Photo taken on April 9, 2020 shows a gas station in Brussels, Belgium. (Xinhua/Zhang Cheng)
The construction of the first natural gas storage complex in western China recently began, with total investment set to reach 7 billion yuan ($990 million). The project will help promote the country's natural gas storage capacity to ensure energy security as international gas and oil prices slump, an analyst said.
The complex includes three storage tanks in Shanshan County, Northwest China's
Xinjiang Uygur Autonomous Region, China National Petroleum Corp said on Sunday. It said the designed natural gas storage capacity is 5.6 billion cubic meters, with load level reaching 2 billion cubic meters.
Natural gas storage facilities - similar to grain warehouses - are used to store excess gas during periods of low demand and supplement market supply during high demand. This is also called load leveling.
The move is the implementation of the country's energy reserve security strategy, especially given plunging global oil and gas prices, Jin Lei, an associate professor at the Beijing-based China University of Petroleum, told the Global Times on Monday.
Amid the global pandemic, international gas and oil prices have dipped, with that of liquified natural gas (LNG) below $2.56 per British thermal units - the price for an equivalent amount of Australian coal at the end of March, the Wall Street Journal reported.
"China's oil and gas reserve capacity can cover about 90 days of use but that's far behind the US and Japan, which have capacity of half a year to 200 days," he said.
China has built 27 natural gas tanks but its load leveling capacity stood at a little more than 12 billion cubic meters, accounting for less than 4 percent of the country's annual natural gas consumption, media reports said.
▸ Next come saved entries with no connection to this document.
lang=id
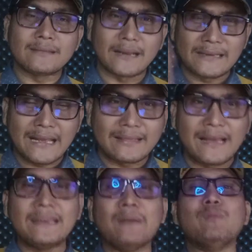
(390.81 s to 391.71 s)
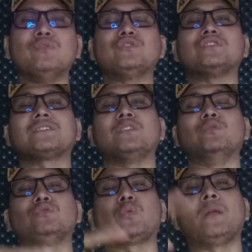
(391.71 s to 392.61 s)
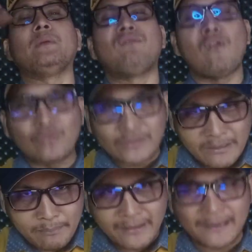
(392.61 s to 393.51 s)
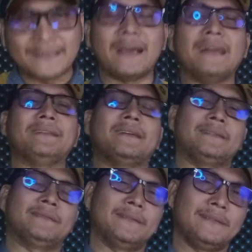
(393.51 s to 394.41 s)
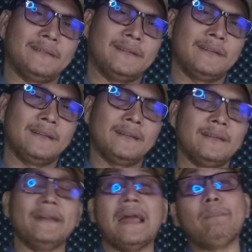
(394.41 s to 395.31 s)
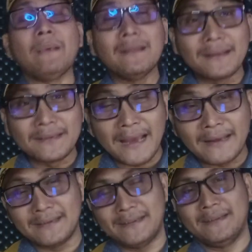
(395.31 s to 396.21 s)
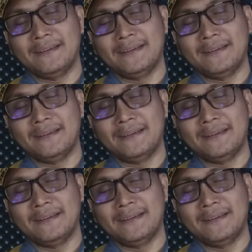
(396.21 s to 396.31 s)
ternyata dia memutuskan untuk lebih fokus di pekerjaannya. Dan apa yang terjadi?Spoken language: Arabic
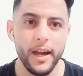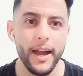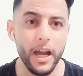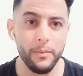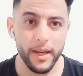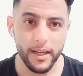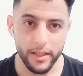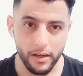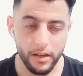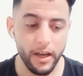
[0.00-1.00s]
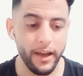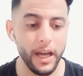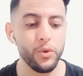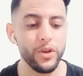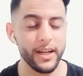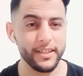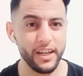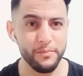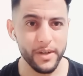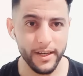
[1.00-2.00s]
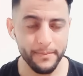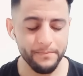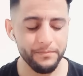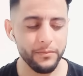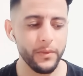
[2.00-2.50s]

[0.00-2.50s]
عام هذا عام وهي كتعرف مريمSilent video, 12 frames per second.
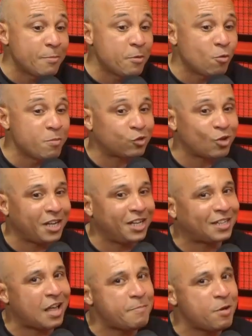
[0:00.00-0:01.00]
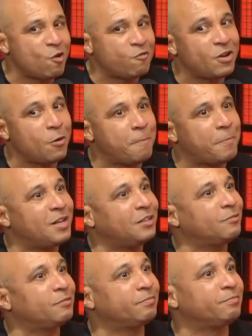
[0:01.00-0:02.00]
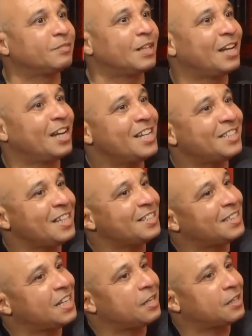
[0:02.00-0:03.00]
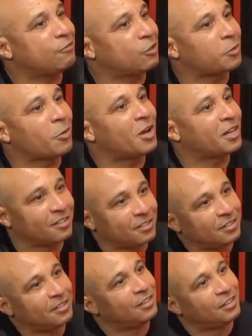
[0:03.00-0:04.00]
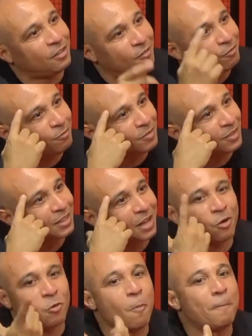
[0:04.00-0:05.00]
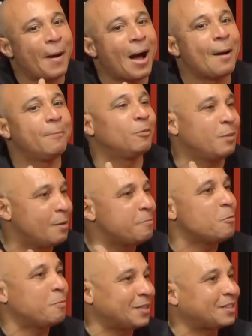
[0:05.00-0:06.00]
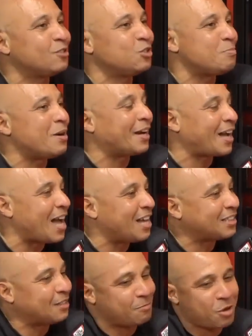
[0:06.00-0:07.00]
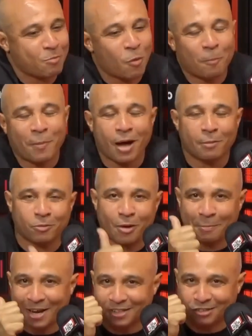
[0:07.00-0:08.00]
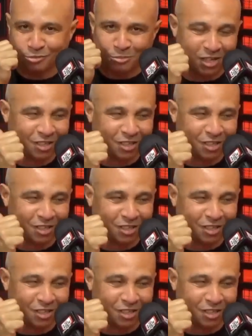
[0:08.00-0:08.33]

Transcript: do Flamengo começou a gritar, amigo. Eu falei, opa, essa é a senha da vitória. Tava com o Pablo, né? Meu parceiro de bancada, meu irmão Pablo, um abraço. PabloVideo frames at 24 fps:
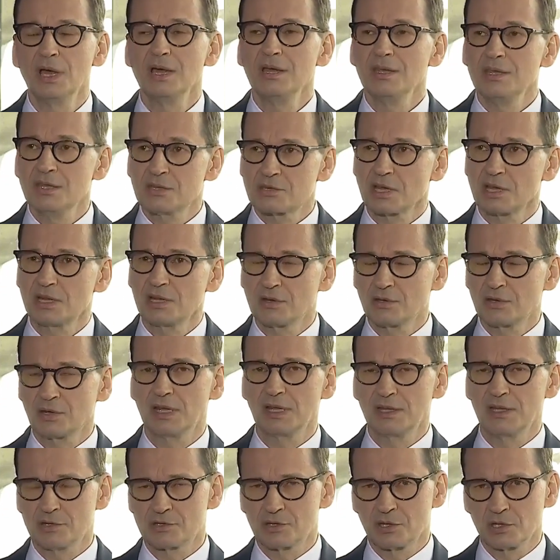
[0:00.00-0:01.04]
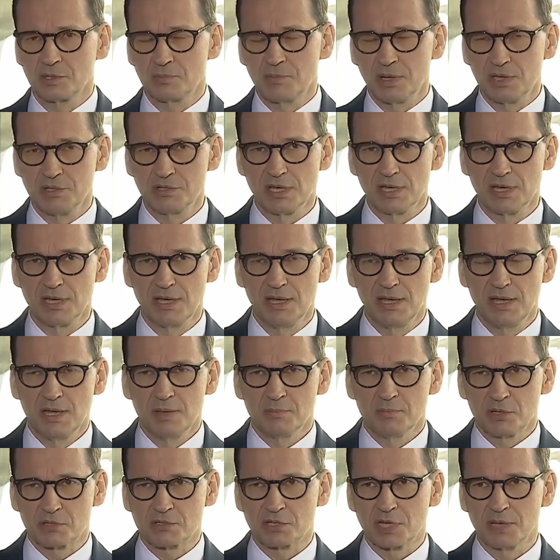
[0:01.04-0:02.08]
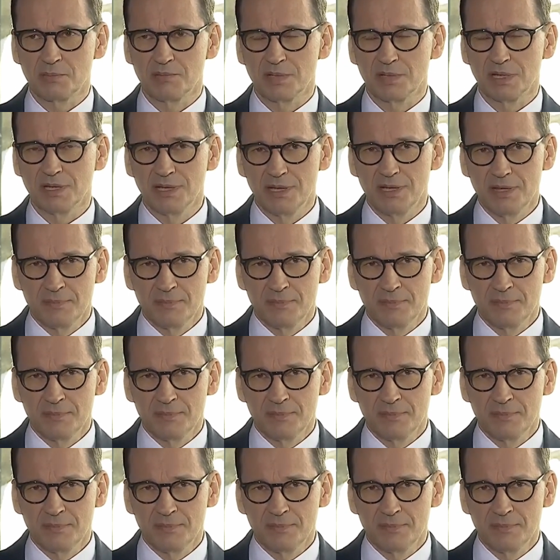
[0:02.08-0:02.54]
jeżeli kolejny rząd będzie potrzebny.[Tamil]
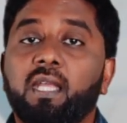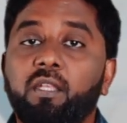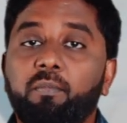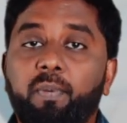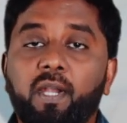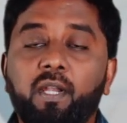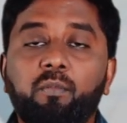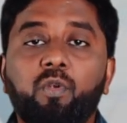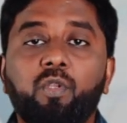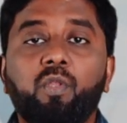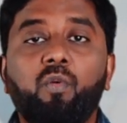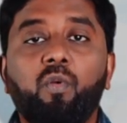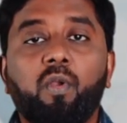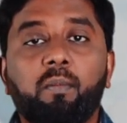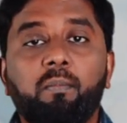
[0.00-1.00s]
இது
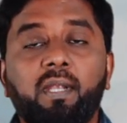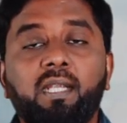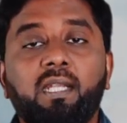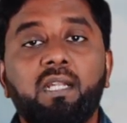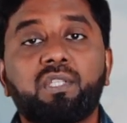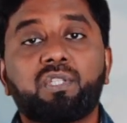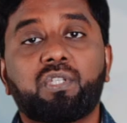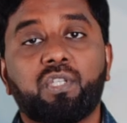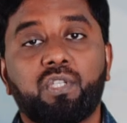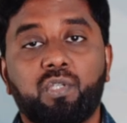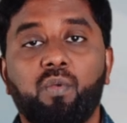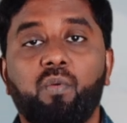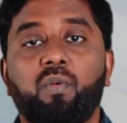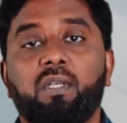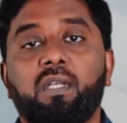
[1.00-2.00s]
பண்ணும்போது உங்களோட மென்டல் ஸ்ட்ரெஸ்
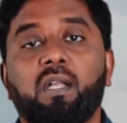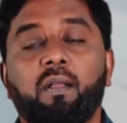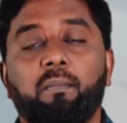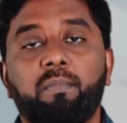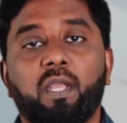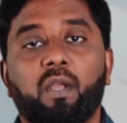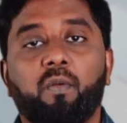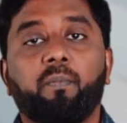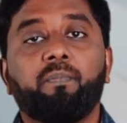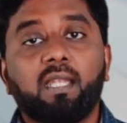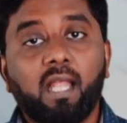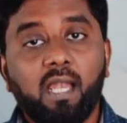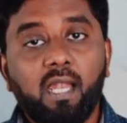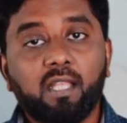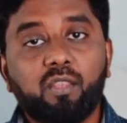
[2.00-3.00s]
ஸ்ட்ரெஸ்ஸும் உங்களுக்கு கம்மியாகும்
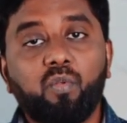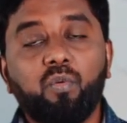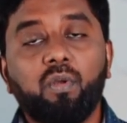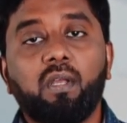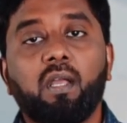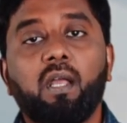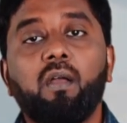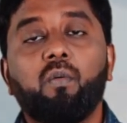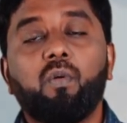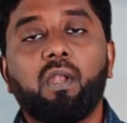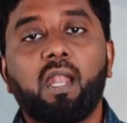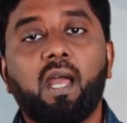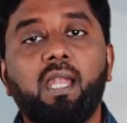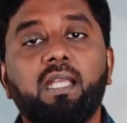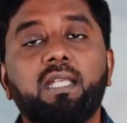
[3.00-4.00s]
நல்லா தூங்குங்க ஒரு
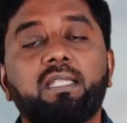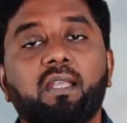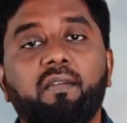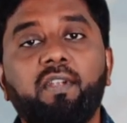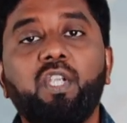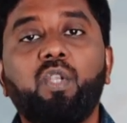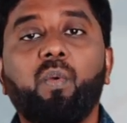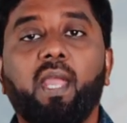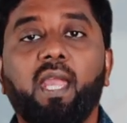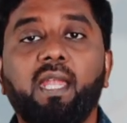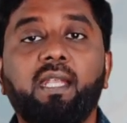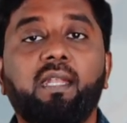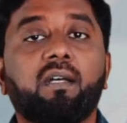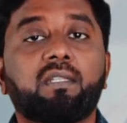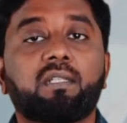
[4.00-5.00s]
நாளைக்கு செவன் டு
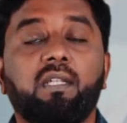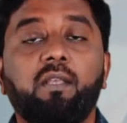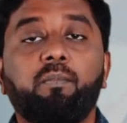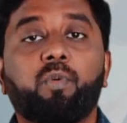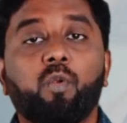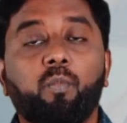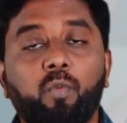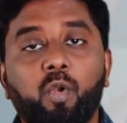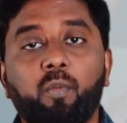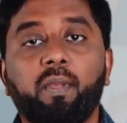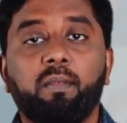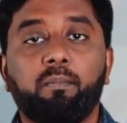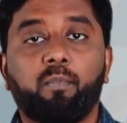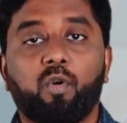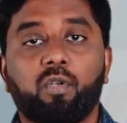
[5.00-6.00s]
எயிட் ஹவர்ஸ் ஸ்லீப் ரொம்ப ரொம்ப
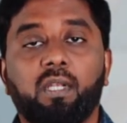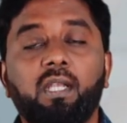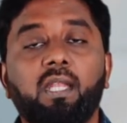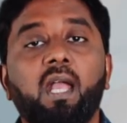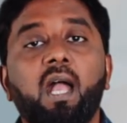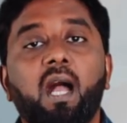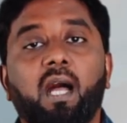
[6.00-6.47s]
இம்பார்ட்டன்ட்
That's far below the international standard of 12-15 percent.
Against this backdrop, the
National Development and Reform Commission issued a document on April 10 calling for China to expand the receiving and storage capacity of natural gas.
The guideline said that preferential land, financial, tax and investment policies will be launched to facilitate the expansion of natural gas storage capacity.
As China shifts to the use of clean energy, its consumption of natural gas is growing. Data from the National Bureau of Statics showed that the country's natural gas consumption rose 9.4 percent year-on-year to 306.7 billion cubic meters in 2019.